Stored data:
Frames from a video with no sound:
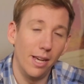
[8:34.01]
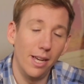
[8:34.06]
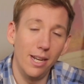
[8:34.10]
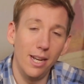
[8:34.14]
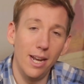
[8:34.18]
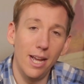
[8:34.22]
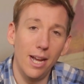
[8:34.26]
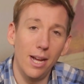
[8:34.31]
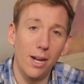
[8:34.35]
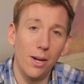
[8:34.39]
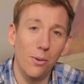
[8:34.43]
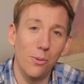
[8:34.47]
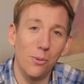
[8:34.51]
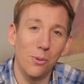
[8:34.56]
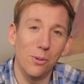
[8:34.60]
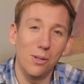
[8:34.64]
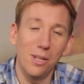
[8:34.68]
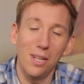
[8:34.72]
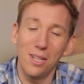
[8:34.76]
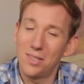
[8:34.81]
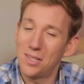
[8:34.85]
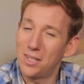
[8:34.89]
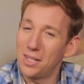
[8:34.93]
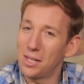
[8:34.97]
And now
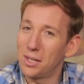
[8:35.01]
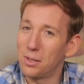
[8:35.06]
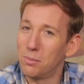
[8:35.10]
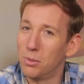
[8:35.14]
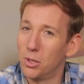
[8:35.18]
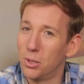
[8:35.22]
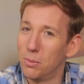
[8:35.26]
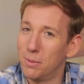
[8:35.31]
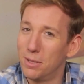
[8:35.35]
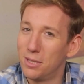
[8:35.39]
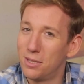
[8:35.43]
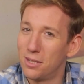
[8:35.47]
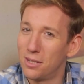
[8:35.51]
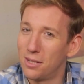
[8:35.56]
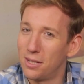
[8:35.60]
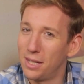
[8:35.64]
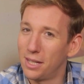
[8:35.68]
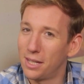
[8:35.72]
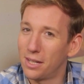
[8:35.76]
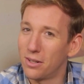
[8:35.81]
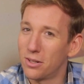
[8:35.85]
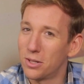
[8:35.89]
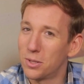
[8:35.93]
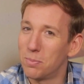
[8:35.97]
let's take a moment to
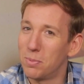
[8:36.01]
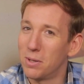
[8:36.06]
thank our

= Try it =
Your answer is an exact copy of the records above, stripped of pictures.

= Task response =
Frames from a video with no sound:
[8:34.01]
[8:34.06]
[8:34.10]
[8:34.14]
[8:34.18]
[8:34.22]
[8:34.26]
[8:34.31]
[8:34.35]
[8:34.39]
[8:34.43]
[8:34.47]
[8:34.51]
[8:34.56]
[8:34.60]
[8:34.64]
[8:34.68]
[8:34.72]
[8:34.76]
[8:34.81]
[8:34.85]
[8:34.89]
[8:34.93]
[8:34.97]
And now
[8:35.01]
[8:35.06]
[8:35.10]
[8:35.14]
[8:35.18]
[8:35.22]
[8:35.26]
[8:35.31]
[8:35.35]
[8:35.39]
[8:35.43]
[8:35.47]
[8:35.51]
[8:35.56]
[8:35.60]
[8:35.64]
[8:35.68]
[8:35.72]
[8:35.76]
[8:35.81]
[8:35.85]
[8:35.89]
[8:35.93]
[8:35.97]
let's take a moment to
[8:36.01]
[8:36.06]
thank our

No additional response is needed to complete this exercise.